Hugging Face

What is Hugging Face?

Hugging Face (HF) is an organization and a platform that provides machine learning models and datasets with a focus on natural language processing. To get started, try working through this demonstration on Google Colab.

 

Tips for Working with HF on the Research Computing Clusters

  1. Before beginning your work, make sure that you have sufficient space by running the checkquota command.
  2. By default, your HF cache directory is in your /home directory. This is too small. Set the cache directory to a path where you have more space by setting this environment variable:

    export HF_HOME=/scratch/network/<YourNetID>/.cache/huggingface/  # adroit
    export HF_HOME=/scratch/gpfs/<YourNetID>/.cache/huggingface/     # della

    It is recommended to set this environment variable in your ~/.bashrc file so that it will take effect in all subsequent sessions.
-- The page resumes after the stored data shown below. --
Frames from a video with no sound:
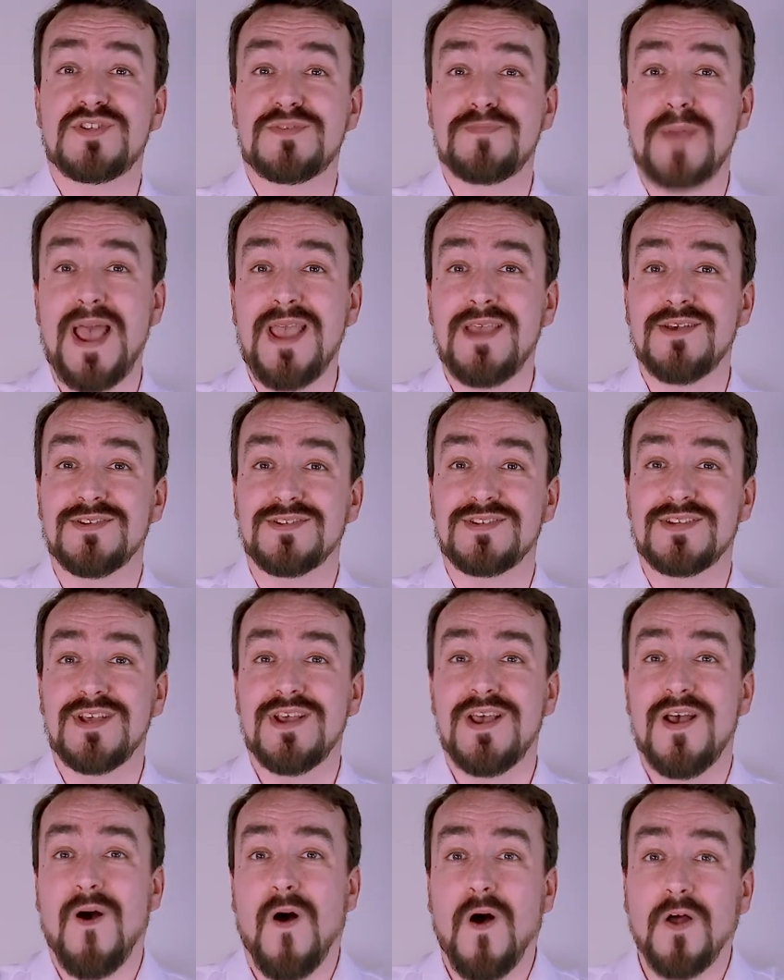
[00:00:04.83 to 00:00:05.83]
Smiles.
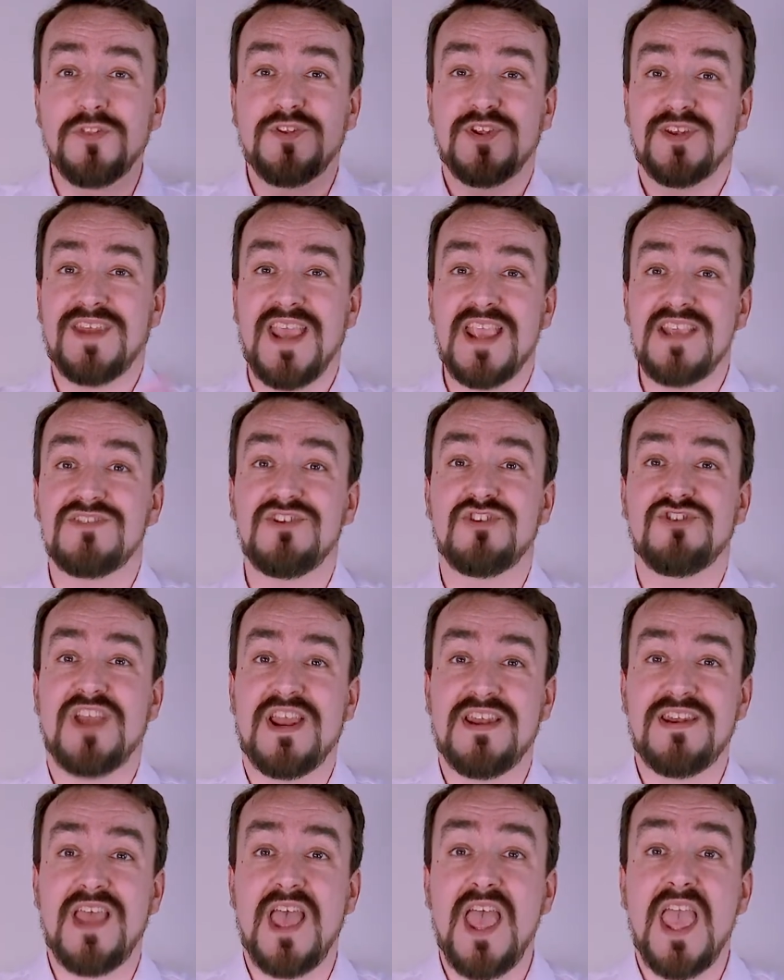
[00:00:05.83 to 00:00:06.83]
On today's
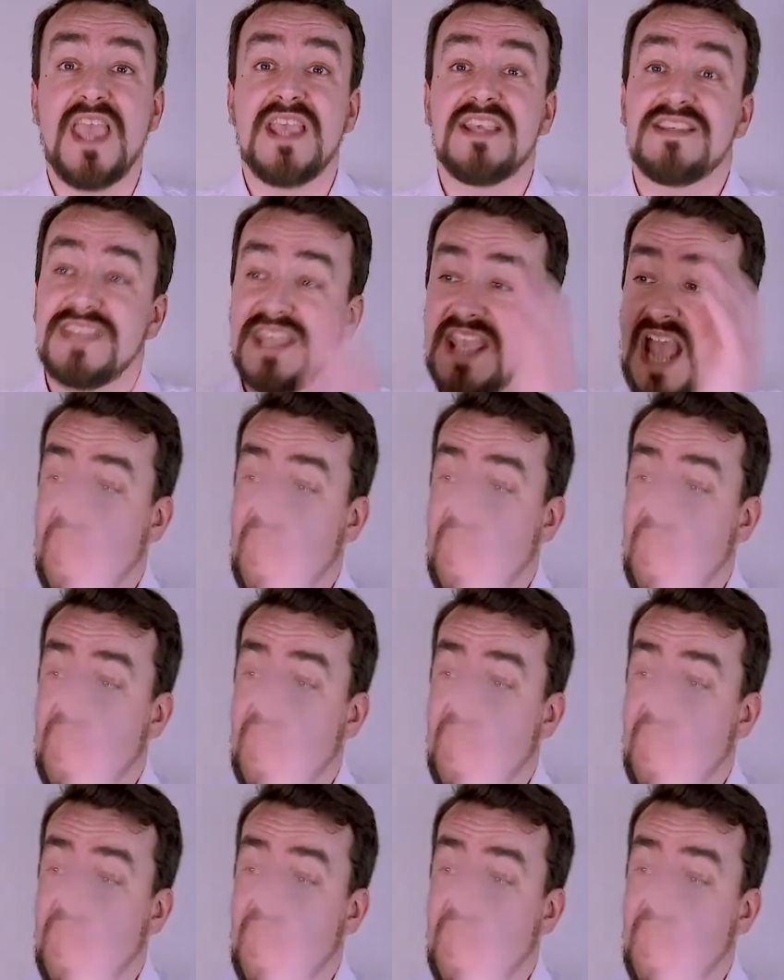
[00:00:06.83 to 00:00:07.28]
agenda is the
This can be done by running the following command:

    Adroit
    $ echo "export HF_HOME=/scratch/network/$USER/.cache/huggingface/" >> $HOME/.bashrc
    Della
    $ echo "export HF_HOME=/scratch/gpfs/$USER/.cache/huggingface/" >> $HOME/.bashrc
    To make the change take effect, log out and then back in again. Here is the full sequence of commands for Della:
    della8:~$ echo "export HF_HOME=/scratch/gpfs/$USER/.cache/huggingface/" >> $HOME/.bashrc
    della8:~$ exit
    $ ssh <YourNetID>@della.princeton.edu

    You can make sure that the variable is correctly defined by running this command:
    della8:~$ echo ${HF_HOME}
    HF_HOME=/scratch/gpfs/<YourNetID>/.cache/huggingface/
  3. You must download models and datasets on the login node before submitting jobs to Slurm since the compute nodes, where the jobs run, do not have internet access.
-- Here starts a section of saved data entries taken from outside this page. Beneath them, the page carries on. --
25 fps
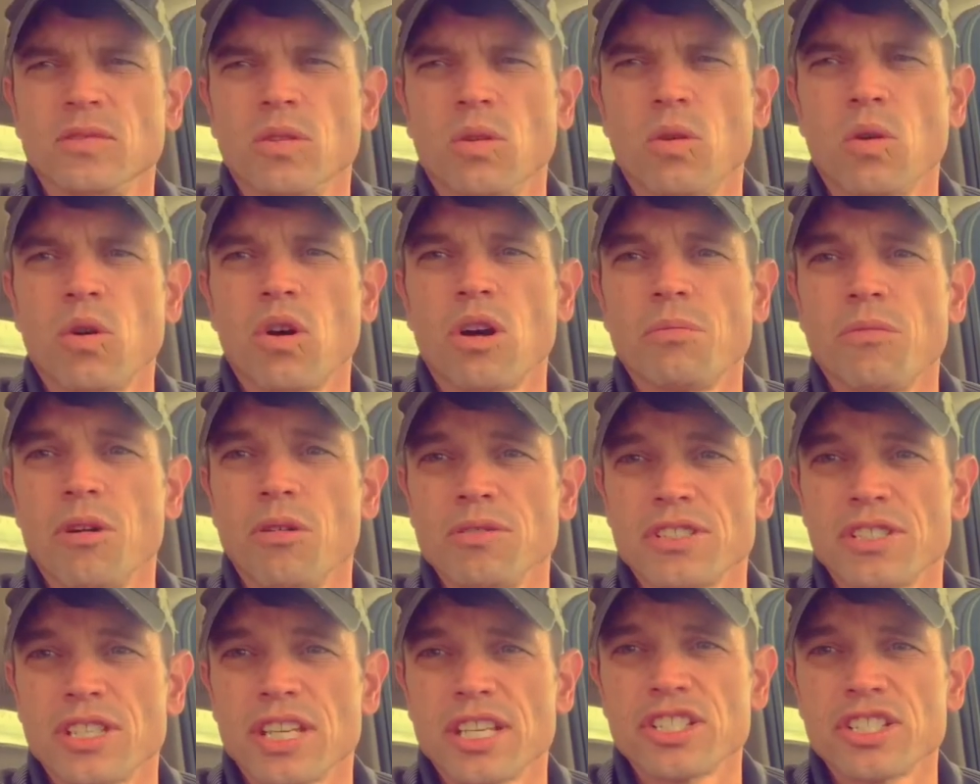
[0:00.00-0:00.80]

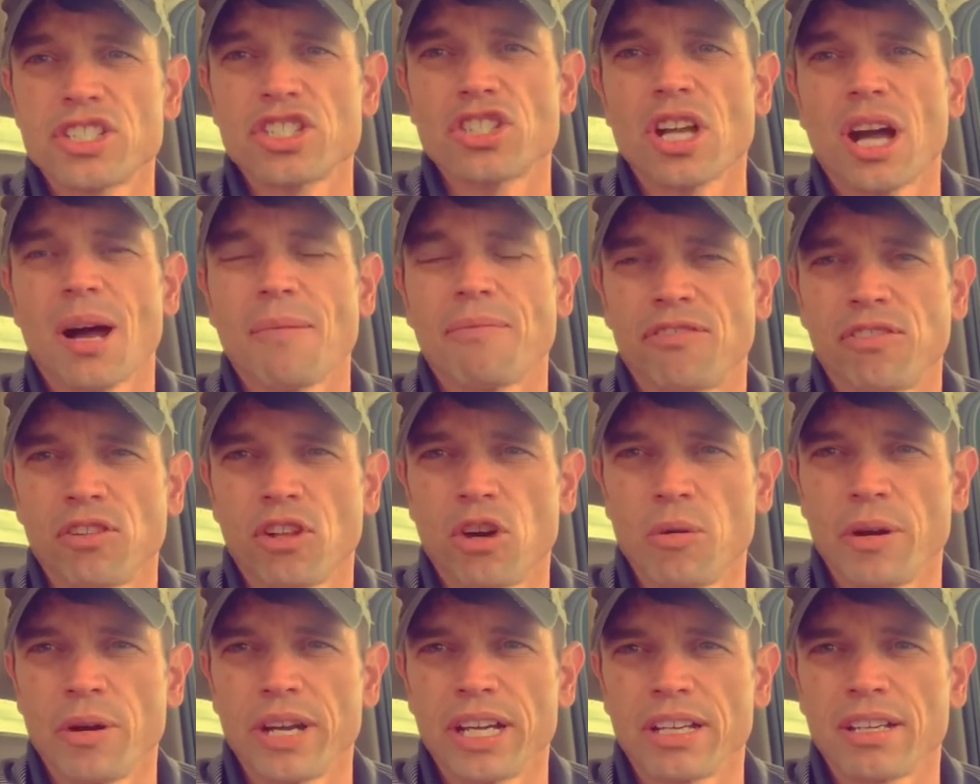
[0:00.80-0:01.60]
hormones then stop
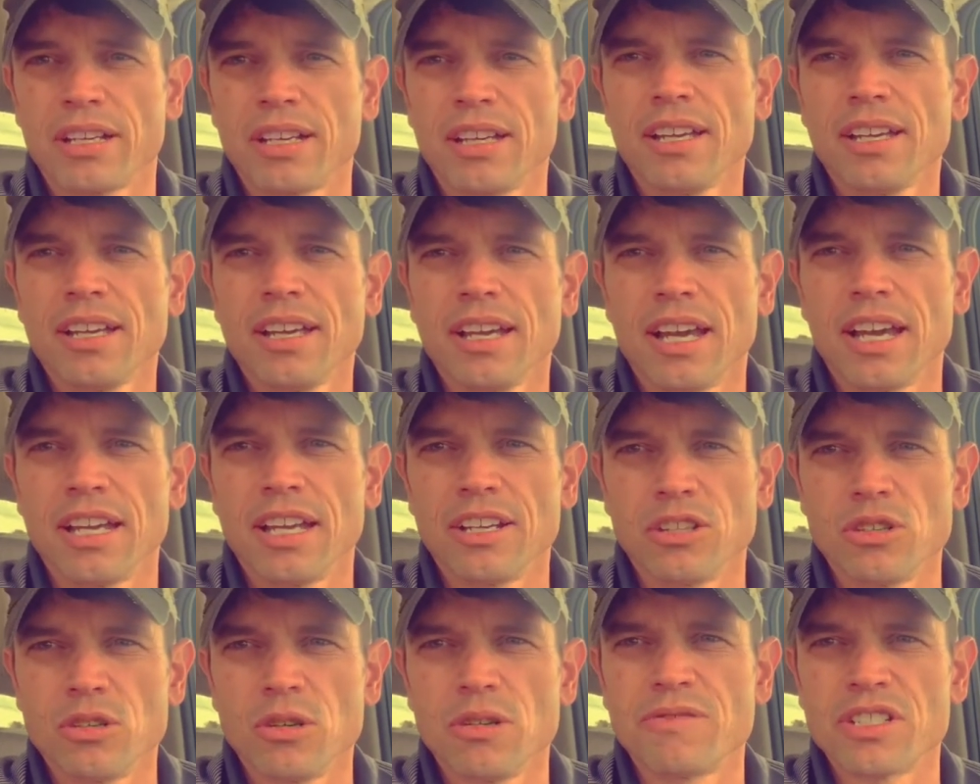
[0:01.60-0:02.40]
flowing, and
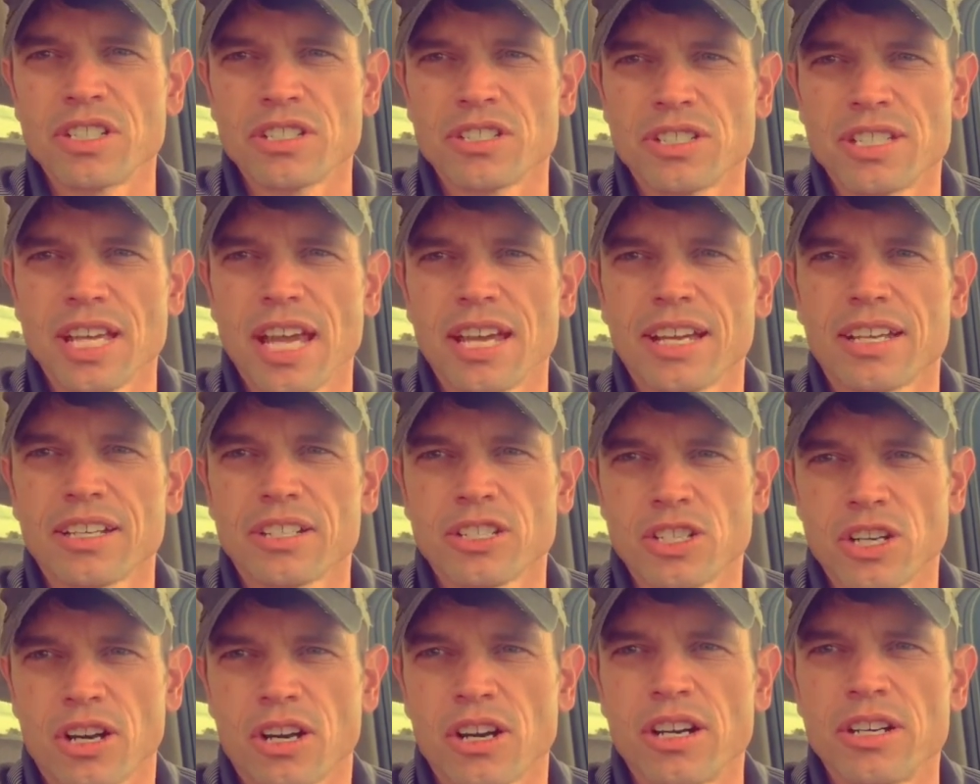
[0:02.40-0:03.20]
you have just taken
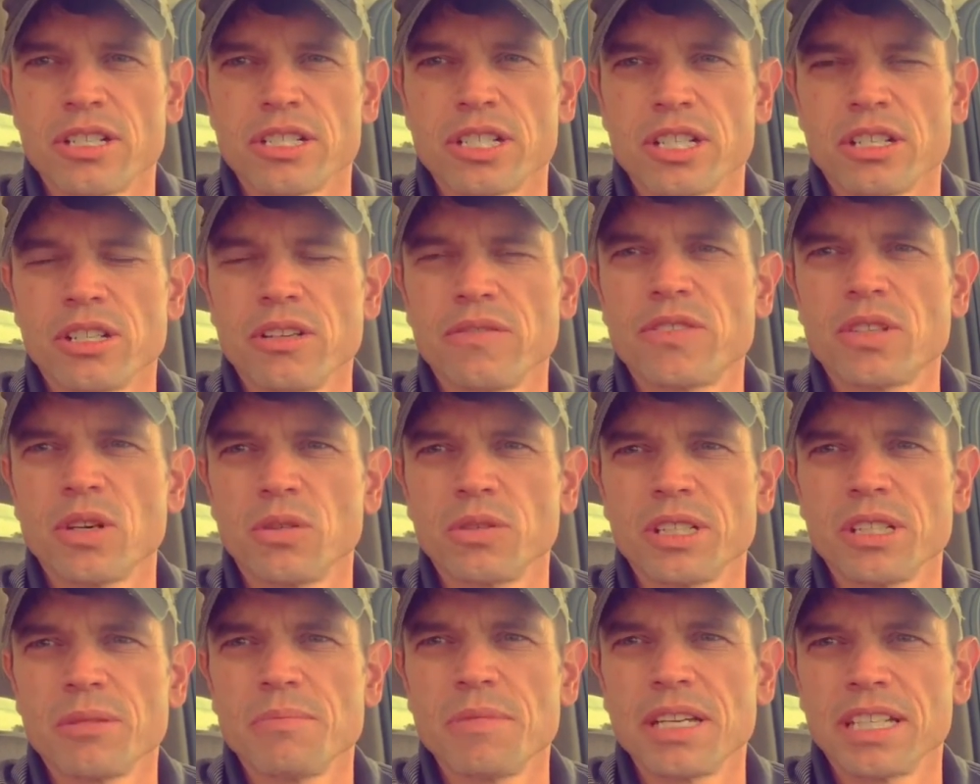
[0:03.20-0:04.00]
charge, and you've
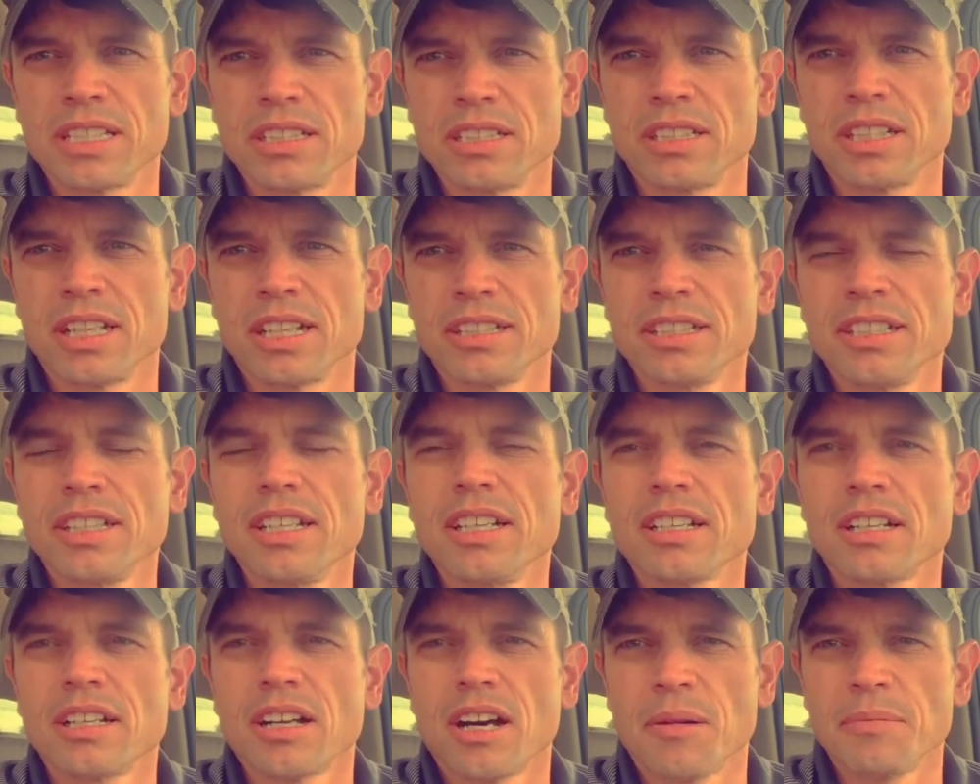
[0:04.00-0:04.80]
told the amygdala,
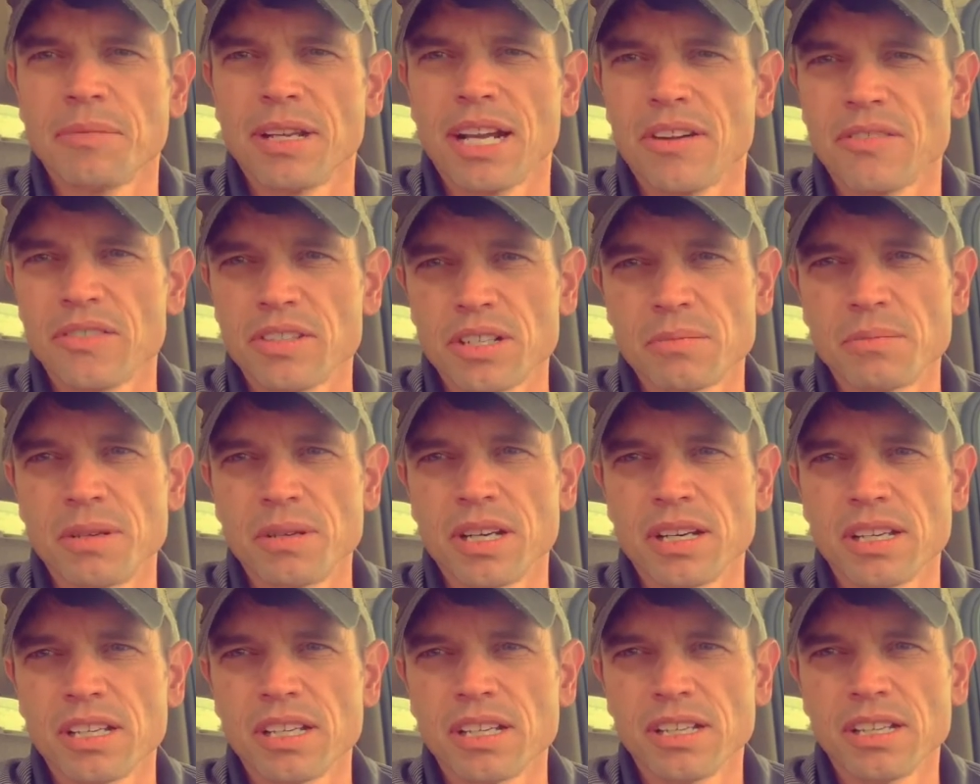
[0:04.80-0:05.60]
calm down there,
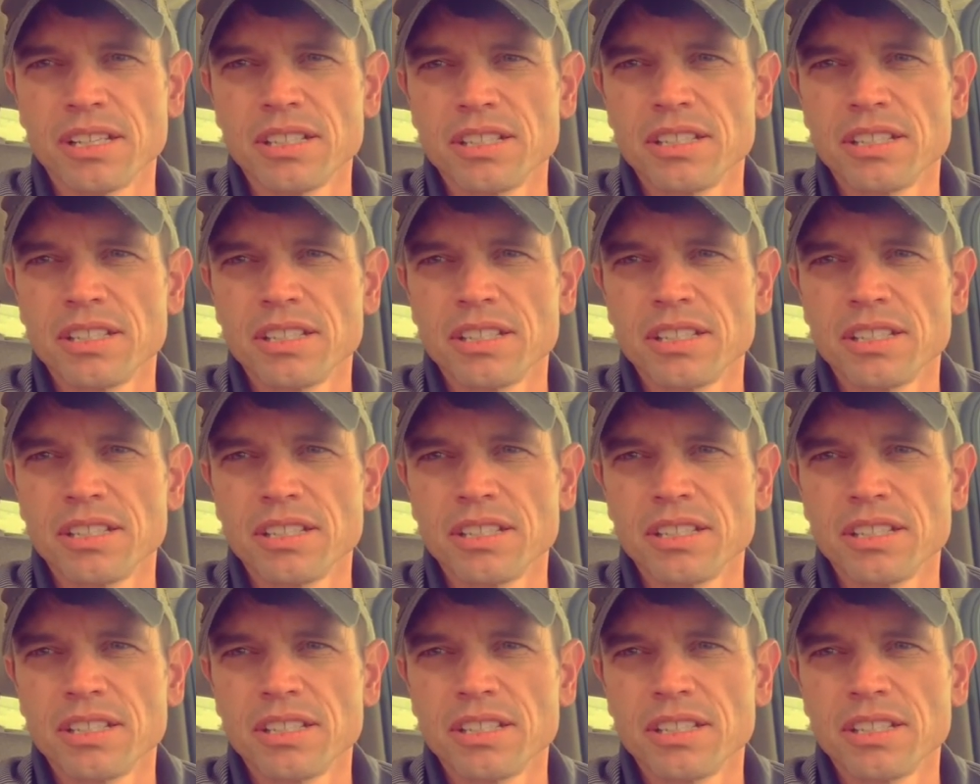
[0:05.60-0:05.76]
buddy.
    Here is an example of downloading a model on the login node:

    from transformers import AutoTokenizer, AutoModelForCausalLM
    
    AutoTokenizer.from_pretrained("codellama/CodeLlama-7b-hf", cache_dir=".cache")
    AutoModelForCausalLM.from_pretrained("codellama/CodeLlama-7b-hf", cache_dir=".cache")
    Make sure that no downloads are needed on the compute nodes from these functions:
    .from_pretrained(...)
    .pipeline(...)
    .load_dataset(...)
    Be aware of offline mode in HF.
  4. Learn about methods and tools for efficient training on a single GPU.

For more details, see this GitHub repo and specifically slides.pptx by David Turner of PNI.

 

Datasets

The "en" variant of the c4 dataset is available on Della. Research Computing can add additional datasets if they will be used by a sufficient number of users.